Monday, February 20, 2012
Updated: February 21, 1:08 PM ET
Yankees, Raul Ibanez have deal
ESPN.com news services
The New York Yankees signed
Raul Ibanez to a one-year deal Tuesday, with baseball sources telling ESPN The Magazine's Buster Olney that the contract is worth $1.1 million plus incentives.
Ibanez can make up to $4 million total with the incentives, the sources said.
The Yankees plan to use Ibanez as a left-handed designated hitter, a source told ESPNNewYork.com's Andrew Marchand last week.
"He's a guy that's hit right-handers very well over his career, can still play the outfield," Yankees manager Joe Girardi said Monday. "Has been a productive player if you look over the last 10 years."
The Yankees, in part, favored Ibanez over other free agents, like Johnny Damon, because they think he can play defense. With Ibanez' numbers similar against right-handed pitching as other free agents that added element gave Ibanez the tie-breaker. The Yankees feel Ibanez gives them a little more depth.
The Yankees had paused their DH search as they finished up a trade that sent right-hander A.J. Burnett to the Pittsburgh Pirates for two marginal prospects.
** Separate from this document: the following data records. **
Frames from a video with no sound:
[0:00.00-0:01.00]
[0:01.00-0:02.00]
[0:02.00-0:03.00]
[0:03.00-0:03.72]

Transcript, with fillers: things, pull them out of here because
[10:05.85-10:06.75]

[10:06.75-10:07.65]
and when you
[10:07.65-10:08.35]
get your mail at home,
The Yankees were to receive $5 million in salary relief from Pittsburgh this year which they could use in part to sign Ibanez.
Ibanez, 39, hit .256 with 16 homers and 60 RBIs against righties in 2012 for the Phillies. Ibanez will play against righties, but will sit a lot against lefties because Alex Rodriguez and Derek Jeter, among others, will take half-days as DH.
Ibanez should be able to maintain one of the Yankees' strong suits from last season. According to the Elias Sports Bureau, the Yankees had 317 at-bats by designated hitters from the left side of the plate last season, most of them (235) by the now-retired Jorge Posada. Their .486 team slugging average by lefty DHs ranked fourth in the American League in 2011, behind the Red Sox (.544), Rangers (.511) and Tigers (.510).
New York also has an offer out to re-sign backup infielder Eric Chavez.
Information from ESPN The Magazine's Buster Olney, ESPNNewYork.com's Andrew Marchand and The Associated Press was used in this report.